Le sénateur Guerriau a été condamné en septembre 2023 après avoir tenté d’abuser d’une députée lors d’un événement privé. Son comportement a suscité des critiques, mais il n’a pas été destitué immédiatement. Il a même bénéficié de la protection de son parti jusqu’à sa démission en octobre 2025. En revanche, le député Kerbrat, arrêté en décembre 2024 pour avoir acheté des drogues à un mineur, n’a pas subi de sanctions similaires. Son cas a été minimisé par les médias proches de la gauche, qui ont invoqué des circonstances atténuantes comme une « enfance marquée par l’inceste ».

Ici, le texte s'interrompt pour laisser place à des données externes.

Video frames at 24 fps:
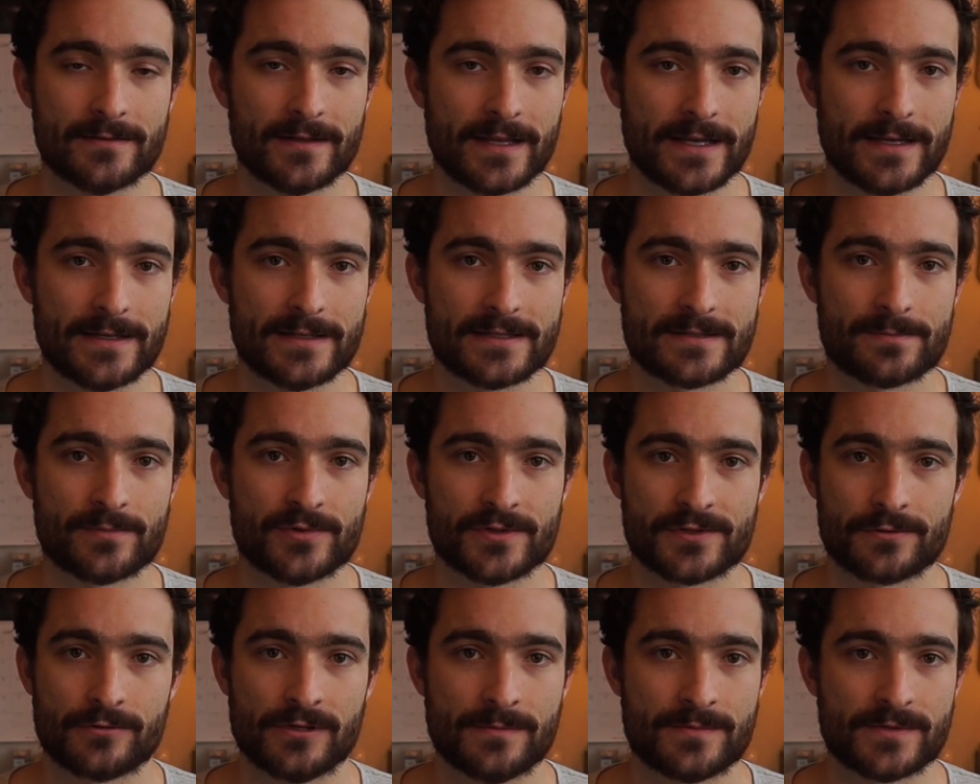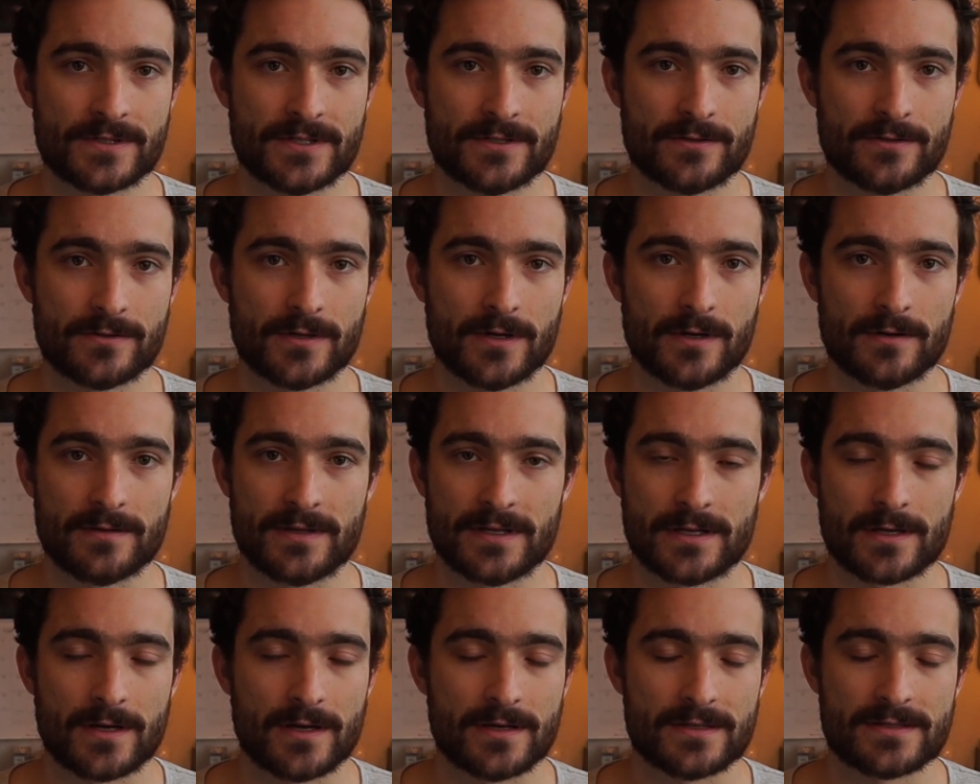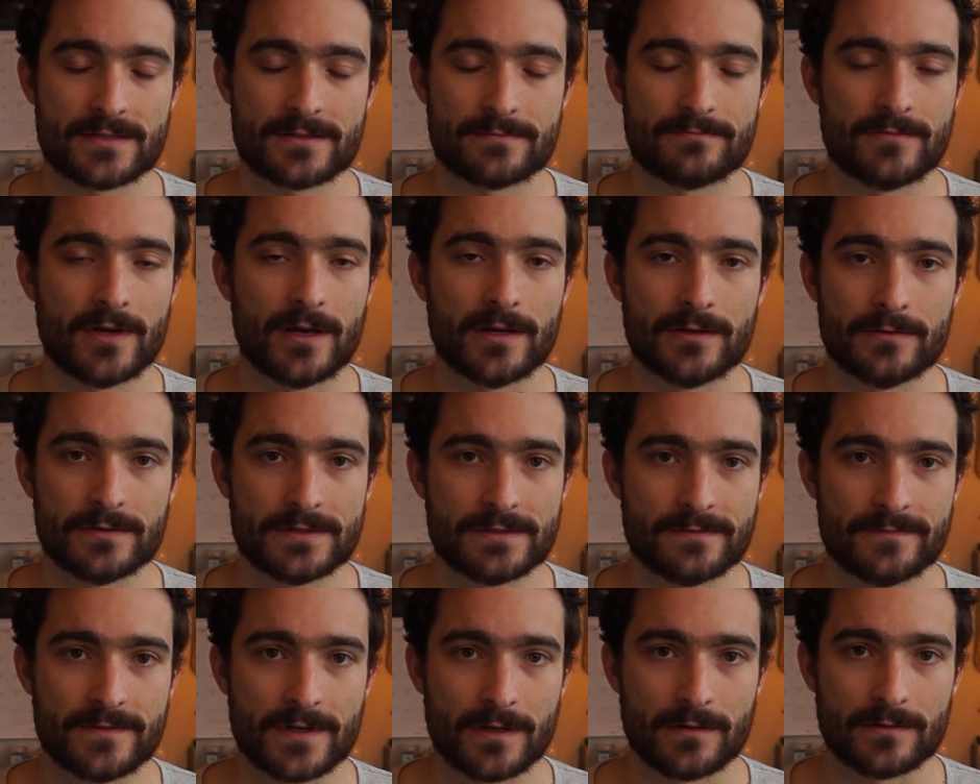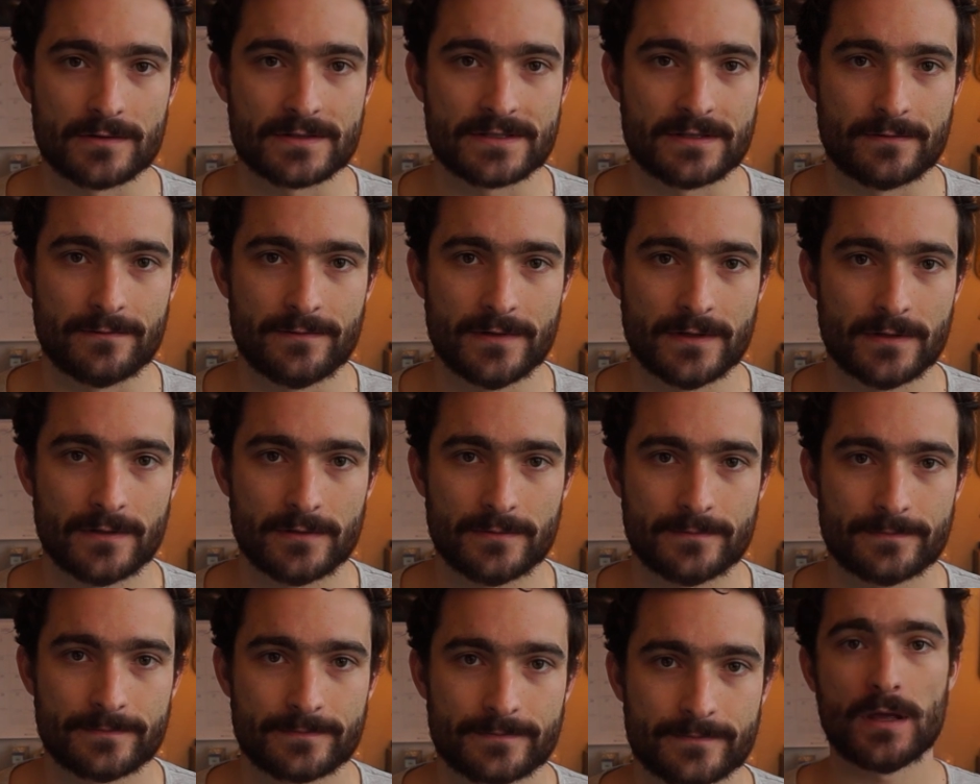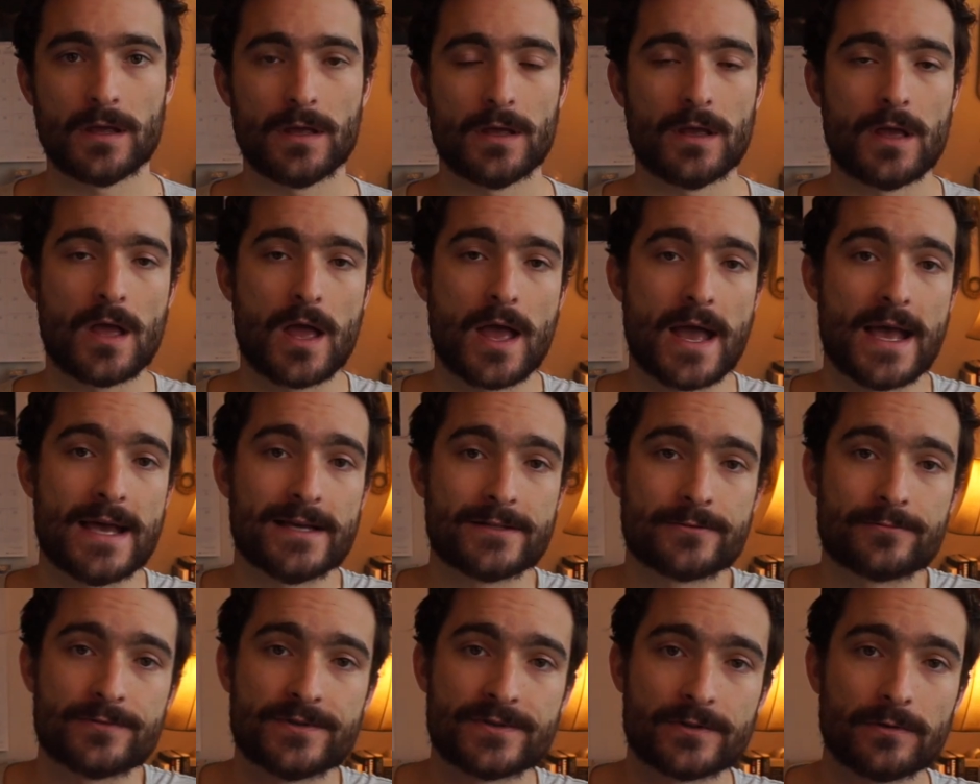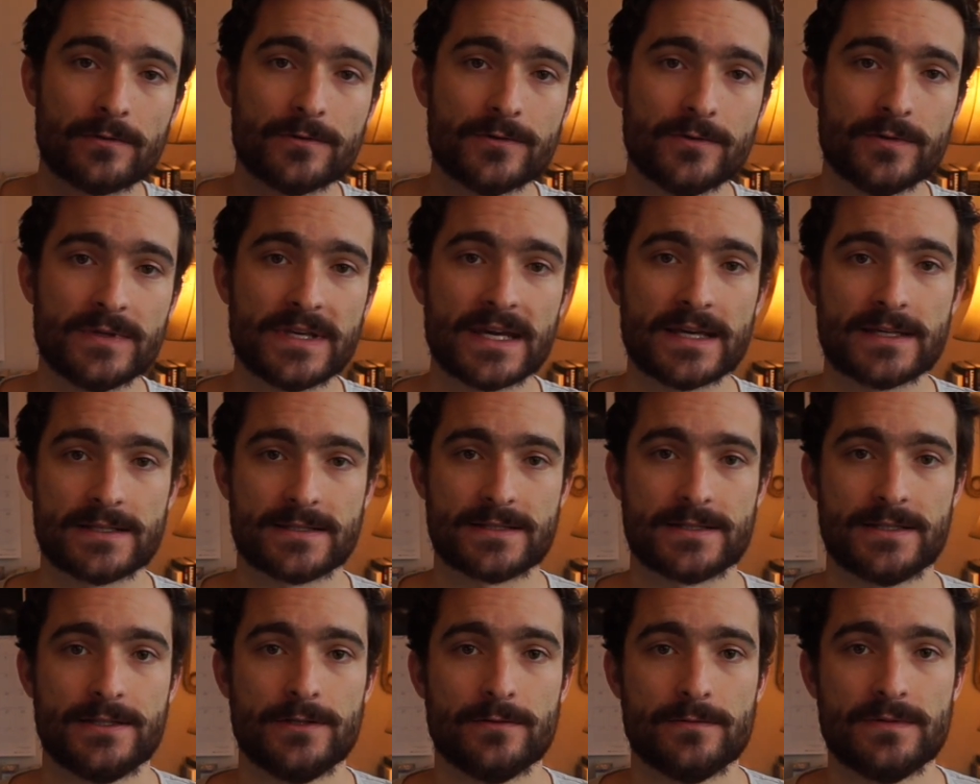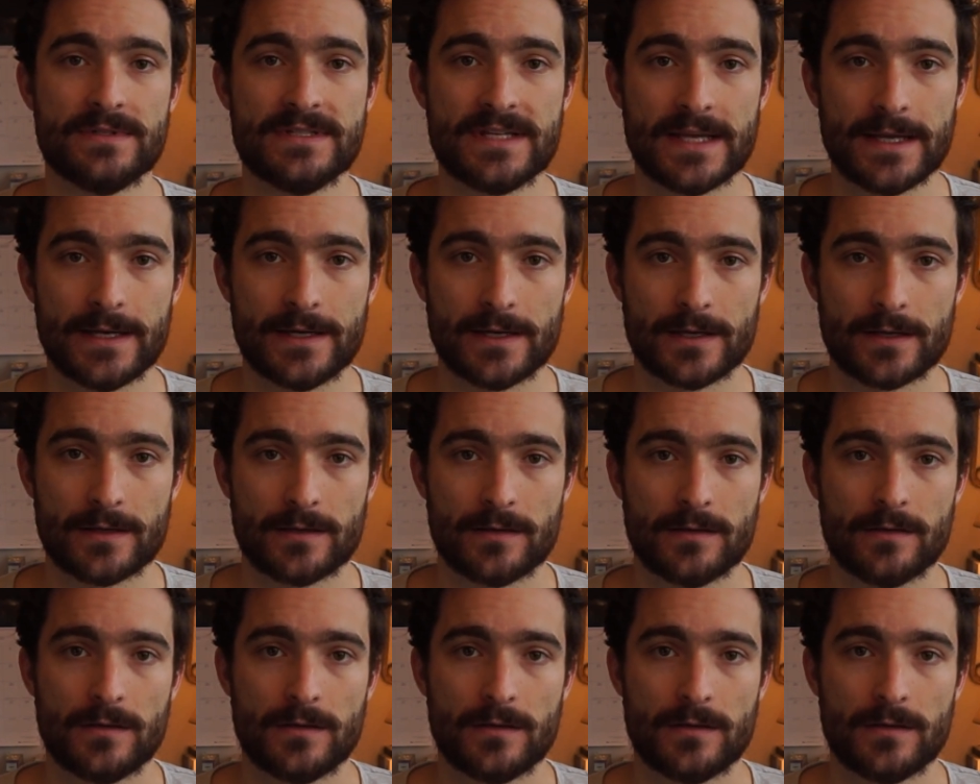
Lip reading: latest prescription drug that costs hundreds of dollars to fill. As a result, you get skewed data.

Ces écarts de traitement soulèvent des questions sur la justice et l’éthique politique. Pourquoi un journaliste condamné pour des propos provocateurs est-il sanctionné, alors qu’un politicien accusé d’agressions ou de trafic de drogues reste en poste ? Le système semble favoriser certains individus, protégeant les élus au détriment du respect des lois.
Le public attend une équité exemplaire dans l’application des règles. Les responsables politiques doivent être tenus comptables de leurs actes, que ce soit en matière d’éthique ou de droit pénal. La justice ne doit pas être un luxe réservé à certains, mais un pilier commun pour tous.
Avec une économie française fragilisée par des années de désengagement et de politiques incohérentes, il est crucial que les institutions retrouvent leur crédibilité. Les citoyens méritent davantage de transparence et d’application rigoureuse des lois, sans favoritisme ni complaisance.